(Lyon) Natalia Osipova est pour le monde du ballet un peu ce que Messi est pour le foot. Cette superstar russe de la danse, à Lyon le temps d’un spectacle, est une véritable « force de la nature », titre d’un récent documentaire sur elle.

Au sommet de son art à 33 ans, cette ex-étoile du Bolchoï, et depuis six ans du Royal Ballet de Londres, est connue pour ses pirouettes à donner le tournis et ses sauts aériens, mais aussi pour son intensité dramatique et son exubérance sur scène.

Osipova est peu connue en France, où elle présente vendredi soir aux Nuits de Fourvière six danses contemporaines. Mais depuis dix ans, la presse internationale l’a sacrée comme l’une des plus grandes ballerines de sa génération, la comparant à des monstres sacrés comme sa compatriote Maïa Plissetskaïa ou la Française Sylvie Guillem.

« Même Nijinsky serait jaloux d’elle », plaisante Natalia Makarova, légende vivante de la danse, dans le documentaire Force of Nature Natalia qui vient de sortir à Londres.

Une danseuse « too much » ?

À la différence des stars des générations précédentes, sa notoriété hors Russie a été au départ portée par le public de son époque : les utilisateurs de YouTube qui sont des centaines de milliers, voire quelques millions à regarder des vidéos d’elle.

« Les réseaux sociaux, c’est à double tranchant », dit-elle dans un entretien avec l’AFP.

D’un côté « on devient plus connu, ça peut amener (les gens) au théâtre.
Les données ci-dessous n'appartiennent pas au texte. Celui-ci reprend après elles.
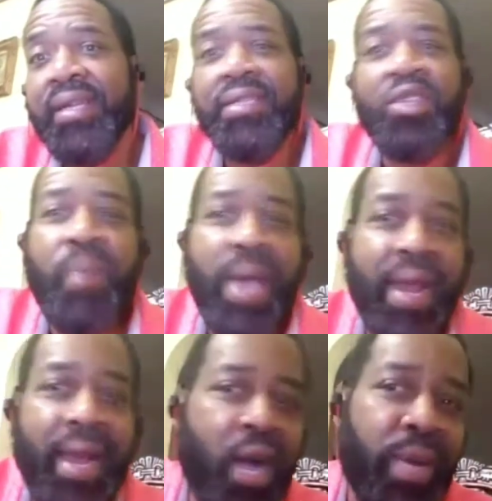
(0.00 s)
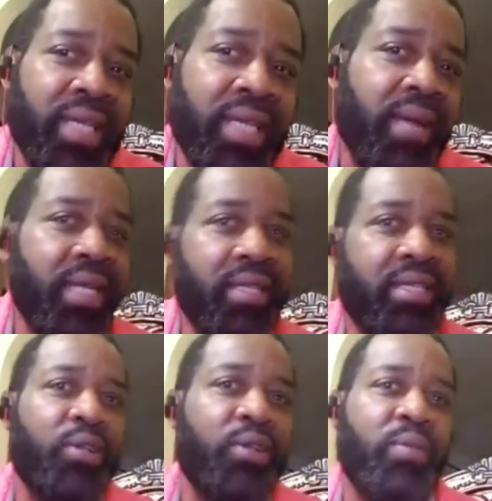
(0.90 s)
Don't matter how many times I
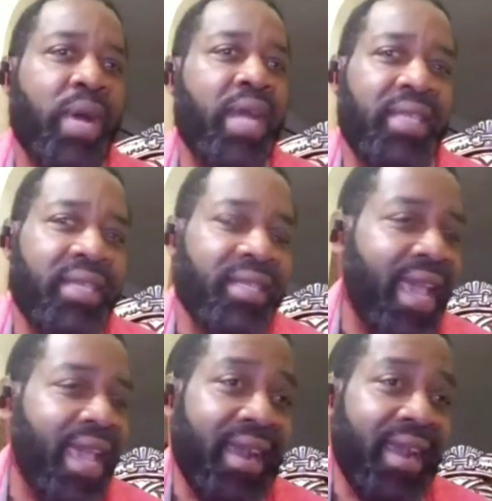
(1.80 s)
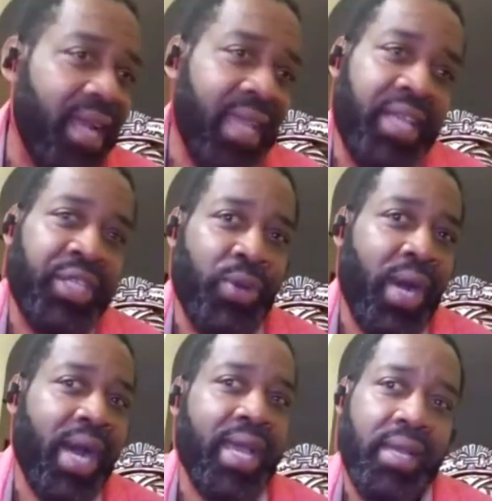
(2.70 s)
tell somebody this cannot get you
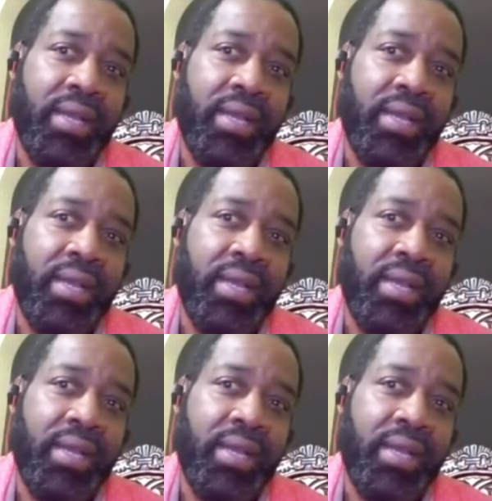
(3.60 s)
high.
D’un autre côté, je n’aime pas ça, car les gens commencent à faire des jugements basés uniquement sur les vidéos, sans voir le spectacle, donc ils disent “elle ne fait que de la technique”… ils ne peuvent pas apprécier mon talent dramatique », ajoute la danseuse.

Car au-delà de la technique « stratosphérique » selon le New York Times de cette Russe qui a abandonné la gymnastique pour le ballet après des problèmes de dos, c’est aussi sa redéfinition des rôles du répertoire classique, du Lac des Cygnes à Giselle, qui lui a valu d’être encensée par la critique.

Pourtant, son parcours n’a pas toujours été facile, notamment en Russie.

« On ne me considérait pas comme une danseuse idéale. Quand j’étais petite, mon tempérament et mon physique “débordaient”, j’ai toujours été un peu “too much” », explique la danseuse brune.

« Mais avec cette énergie en moi, je ne pouvais pas m’arrêter… et j’avais beaucoup de fans qui considéraient que j’avais amené quelque chose de nouveau, d’intéressant à la danse classique », précise Osipova.

Des fans qui ont créé de multiples pages et forums à « Natacha » sur les réseaux sociaux, mais qui pour certains ont du mal avec son autre carrière : celle de danseuse contemporaine.

Dans le programme Pure Dance, une coproduction du Sadler’s Wells Theatre de Londres qu’elle présente en première française à Lyon, elle danse des pièces de chorégraphes du XXe siècle comme Anthony Tudor, mais surtout contemporains : Ivan Pérez, Roy Assaf, Yuka Oishi ou Alexeï Ratmansky, ex-directeur du ballet du Bolchoï qui a été l’un des premiers à repérer son talent.

« Danser pour moi-même »

Pour Osipova, l’une des rares ballerines à être autant sollicitée par des créations de chorégraphes, il s’agit d’une forme de liberté nécessaire pour son développement comme artiste.

« Je comprends ceux qui ont l’habitude de me voir comme danseuse classique, mais à un moment donné, je ne peux pas m’intéresser uniquement à ce que le public veut. Je danse également pour moi-même et je dois aller de l’avant », souligne-t-elle.

Les danseurs de ballet, et plus encore des étoiles au niveau d’Osipova, ont un entraînement quotidien digne d’un champion olympique. Mais alors que les sportifs, notamment les joueurs de foot, montrent facilement leur douleur en cas de blessure, celle-ci reste encore un tabou dans le milieu de la danse.

« Je me suis blessée à plusieurs reprises et c’était impossible de ne pas le voir (au théâtre). Une fois je suis même sortie en rampant », rit-elle. Mais de manière générale, « nous les danseurs allons jusqu’au bout. On se retient malgré la douleur, car on veut terminer le spectacle », ajoute Osipova.

« Personne n’évoque ses blessures, car il y a une superstition, c’est que si on en parle, ça va empirer ».